━━━ Extracted material

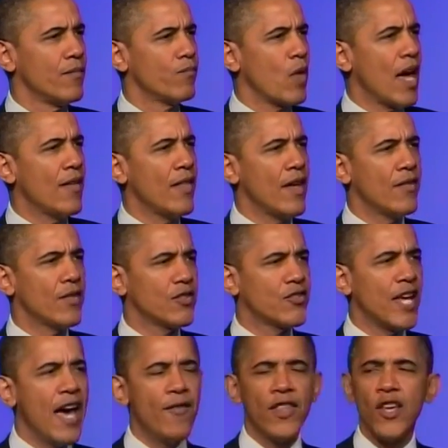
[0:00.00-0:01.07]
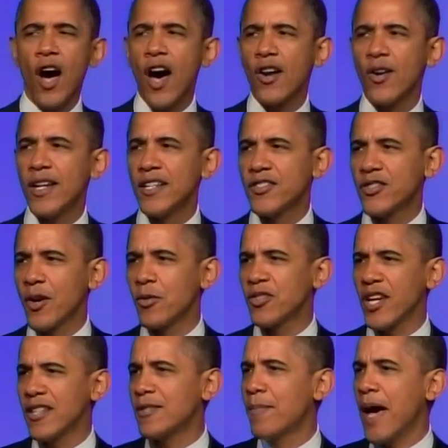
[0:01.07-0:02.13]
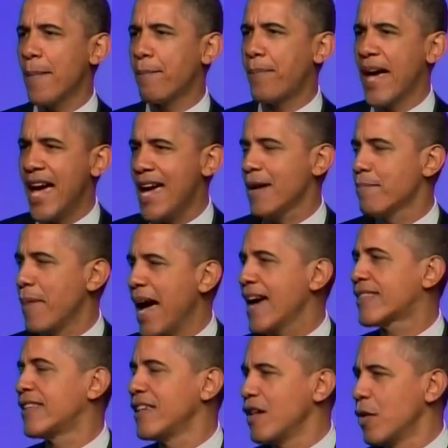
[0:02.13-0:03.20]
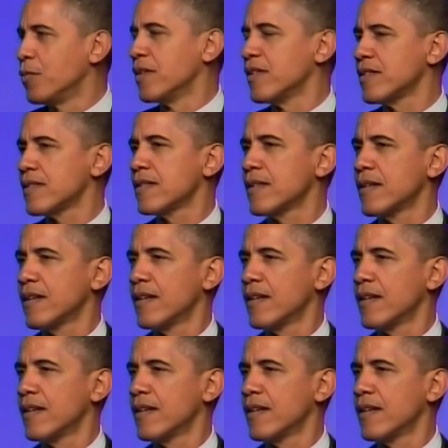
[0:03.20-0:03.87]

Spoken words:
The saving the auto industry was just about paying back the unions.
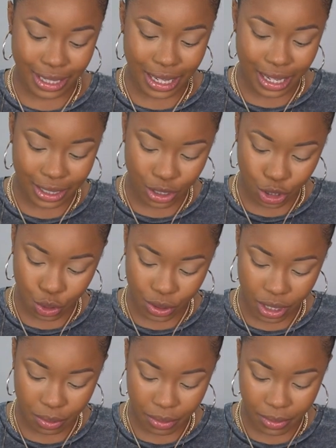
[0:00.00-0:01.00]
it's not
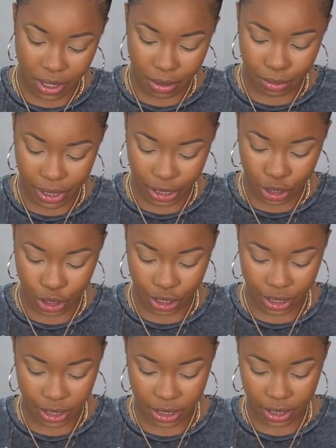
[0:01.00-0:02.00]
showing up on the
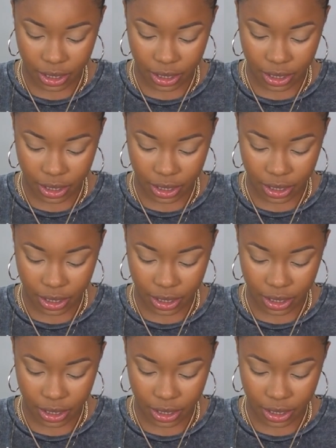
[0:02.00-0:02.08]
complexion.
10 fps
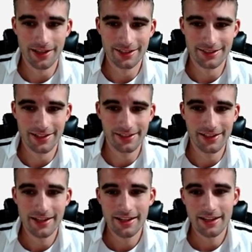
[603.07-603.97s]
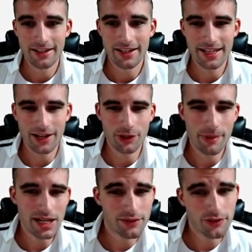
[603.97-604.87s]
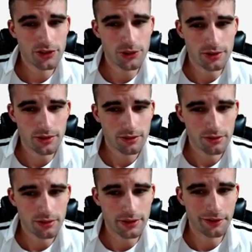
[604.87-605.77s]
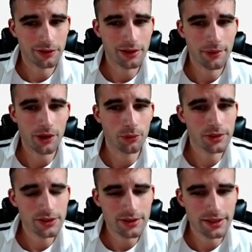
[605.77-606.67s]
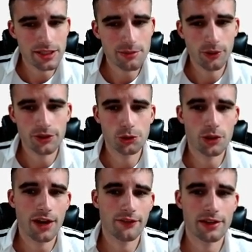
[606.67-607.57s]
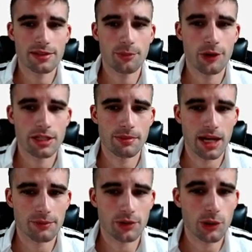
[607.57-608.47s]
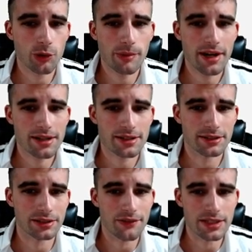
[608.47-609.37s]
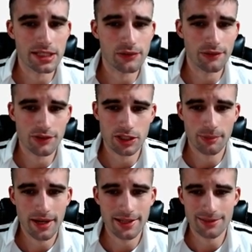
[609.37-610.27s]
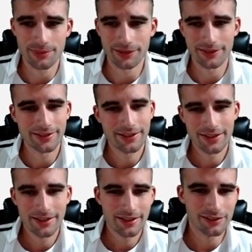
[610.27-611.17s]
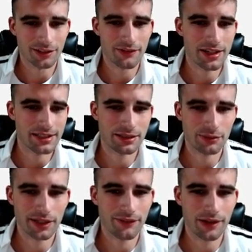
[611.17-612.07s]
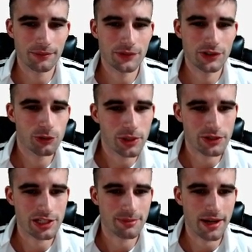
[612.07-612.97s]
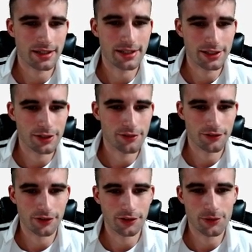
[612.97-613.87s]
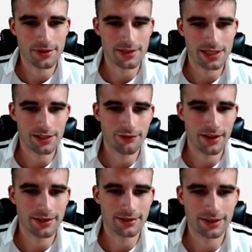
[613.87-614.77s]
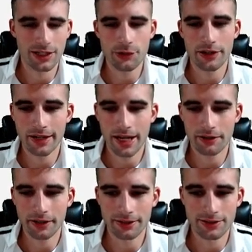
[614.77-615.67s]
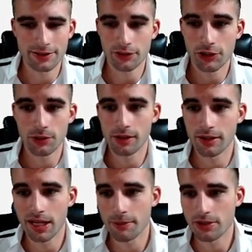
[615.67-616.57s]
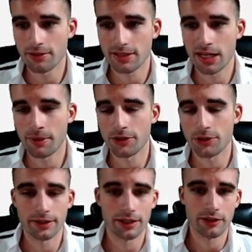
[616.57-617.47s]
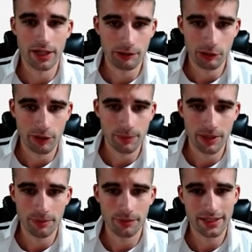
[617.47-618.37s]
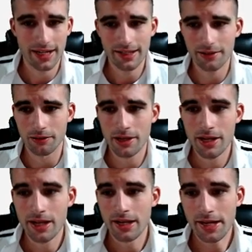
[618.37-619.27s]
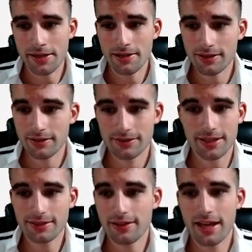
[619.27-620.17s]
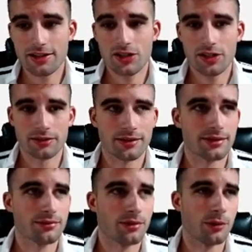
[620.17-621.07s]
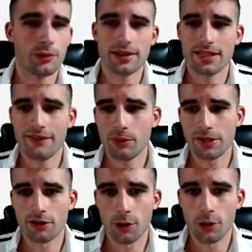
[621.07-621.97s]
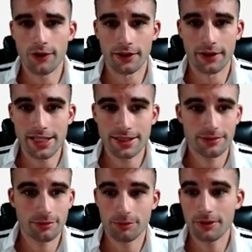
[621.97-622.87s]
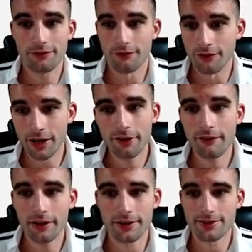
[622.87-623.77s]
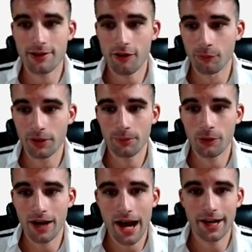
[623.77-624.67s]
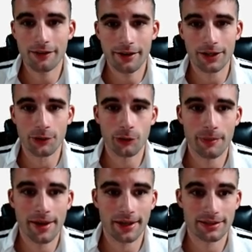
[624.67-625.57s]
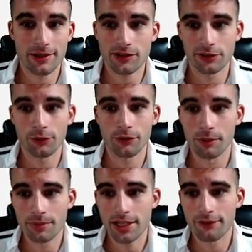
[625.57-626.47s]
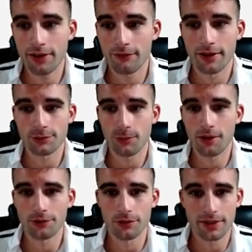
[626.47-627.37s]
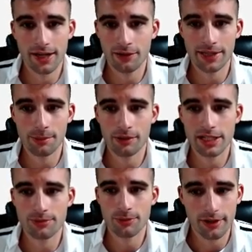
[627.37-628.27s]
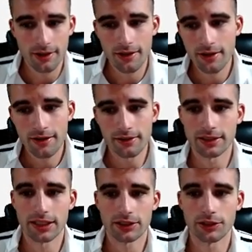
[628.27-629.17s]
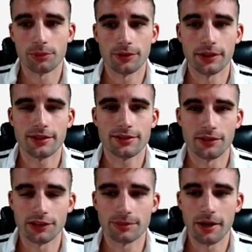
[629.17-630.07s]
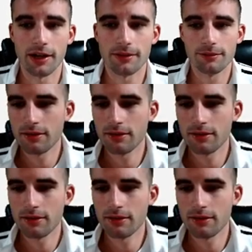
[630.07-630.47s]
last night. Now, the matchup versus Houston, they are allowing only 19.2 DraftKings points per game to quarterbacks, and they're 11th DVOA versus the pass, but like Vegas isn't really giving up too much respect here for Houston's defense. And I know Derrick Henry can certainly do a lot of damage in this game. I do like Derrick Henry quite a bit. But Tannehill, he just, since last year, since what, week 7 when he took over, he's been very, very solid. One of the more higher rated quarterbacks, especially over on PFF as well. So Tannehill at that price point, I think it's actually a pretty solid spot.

━━━━━━
━━━ Extracted material

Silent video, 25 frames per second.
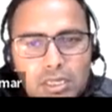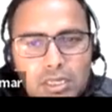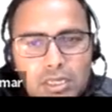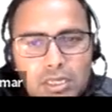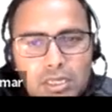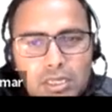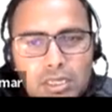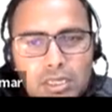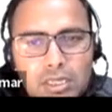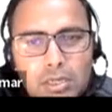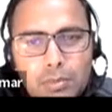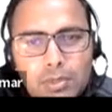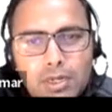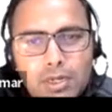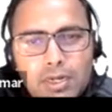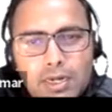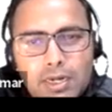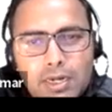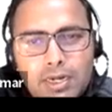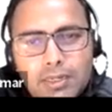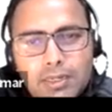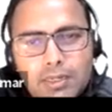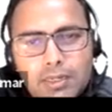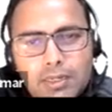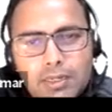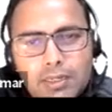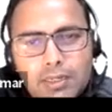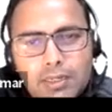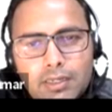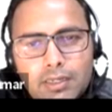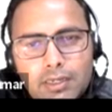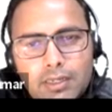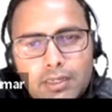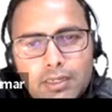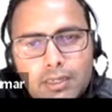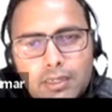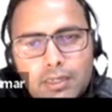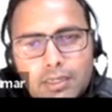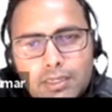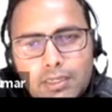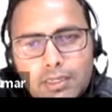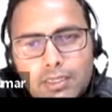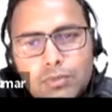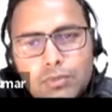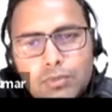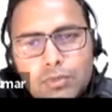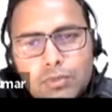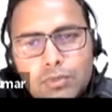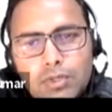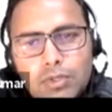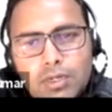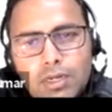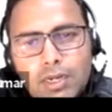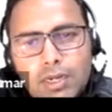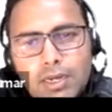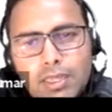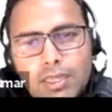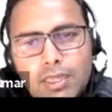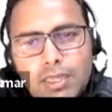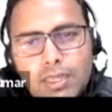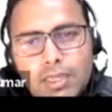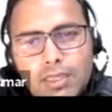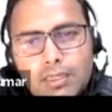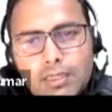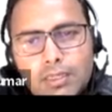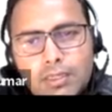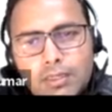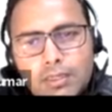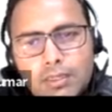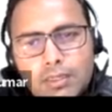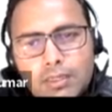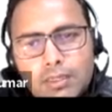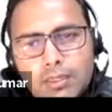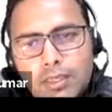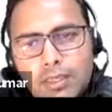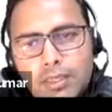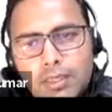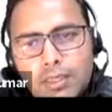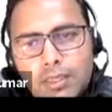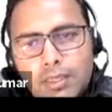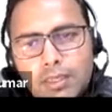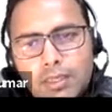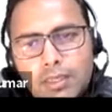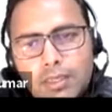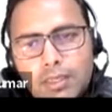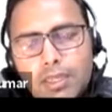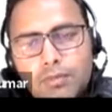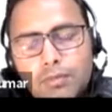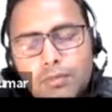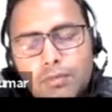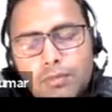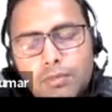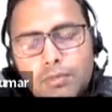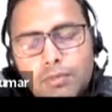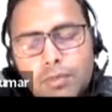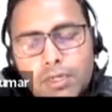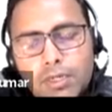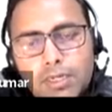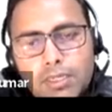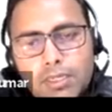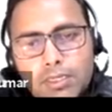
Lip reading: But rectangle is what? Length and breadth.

━━━━━━
━━━ Extracted material

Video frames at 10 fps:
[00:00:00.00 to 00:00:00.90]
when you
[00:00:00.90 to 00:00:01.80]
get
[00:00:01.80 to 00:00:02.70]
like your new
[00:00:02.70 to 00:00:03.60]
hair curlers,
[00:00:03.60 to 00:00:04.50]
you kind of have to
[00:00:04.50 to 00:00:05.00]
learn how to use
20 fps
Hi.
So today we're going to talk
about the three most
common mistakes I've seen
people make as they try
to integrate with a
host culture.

━━━━━━

▶ Problem details
With the pictures removed from your copy, retype the lines above from the one that contains "[624.67-625.57s]" through the one that contains "[629.17-630.07s]", exactly.

▶ Output for this task
[624.67-625.57s]
[625.57-626.47s]
[626.47-627.37s]
[627.37-628.27s]
[628.27-629.17s]
[629.17-630.07s]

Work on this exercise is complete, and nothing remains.